:: DATA UNDER STUDY

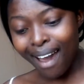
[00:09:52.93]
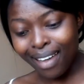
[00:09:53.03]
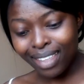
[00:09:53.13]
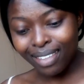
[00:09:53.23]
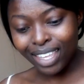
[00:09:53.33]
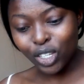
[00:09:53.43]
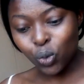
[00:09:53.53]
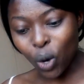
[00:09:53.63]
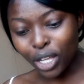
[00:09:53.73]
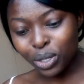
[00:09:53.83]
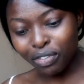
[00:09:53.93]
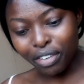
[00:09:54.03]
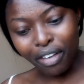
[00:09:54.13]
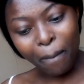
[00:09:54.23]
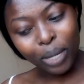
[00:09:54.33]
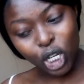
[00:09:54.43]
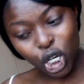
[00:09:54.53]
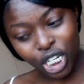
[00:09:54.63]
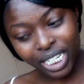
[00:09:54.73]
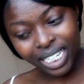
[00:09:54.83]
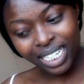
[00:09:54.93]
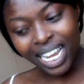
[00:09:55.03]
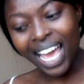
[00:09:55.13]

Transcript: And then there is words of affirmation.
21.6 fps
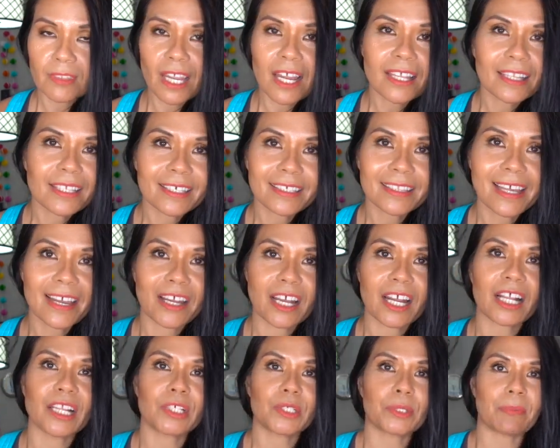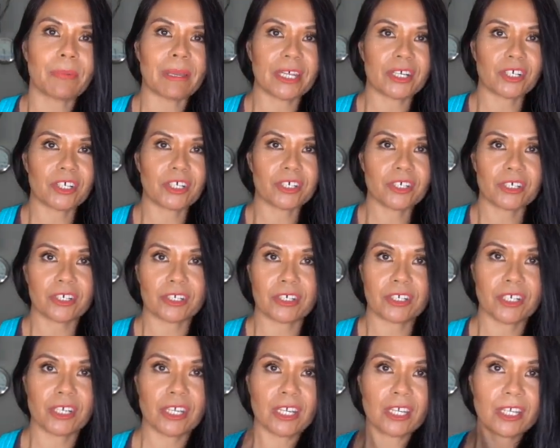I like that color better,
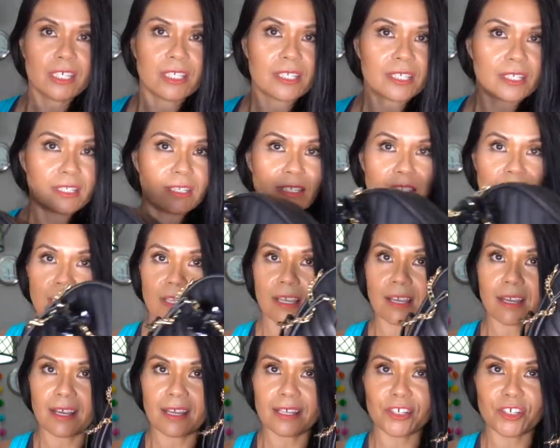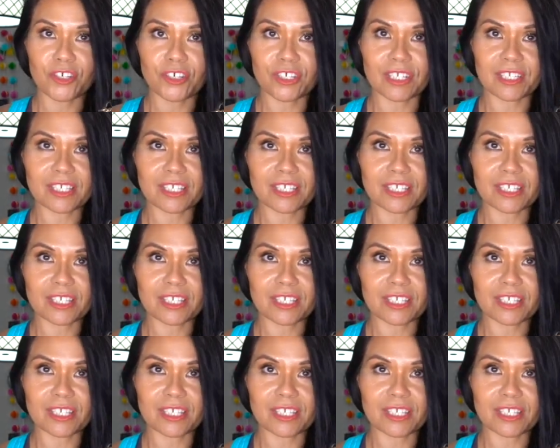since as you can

::::

Could you repeat word for word only the lines from the one that contains "[00:09:54.03]" through the end of the listing, leaving out the pictures?

- [ANSWER FOR THIS EXERCISE]:
[00:09:54.03]
[00:09:54.13]
[00:09:54.23]
[00:09:54.33]
[00:09:54.43]
[00:09:54.53]
[00:09:54.63]
[00:09:54.73]
[00:09:54.83]
[00:09:54.93]
[00:09:55.03]
[00:09:55.13]

Transcript: And then there is words of affirmation.
21.6 fps
I like that color better,
since as you can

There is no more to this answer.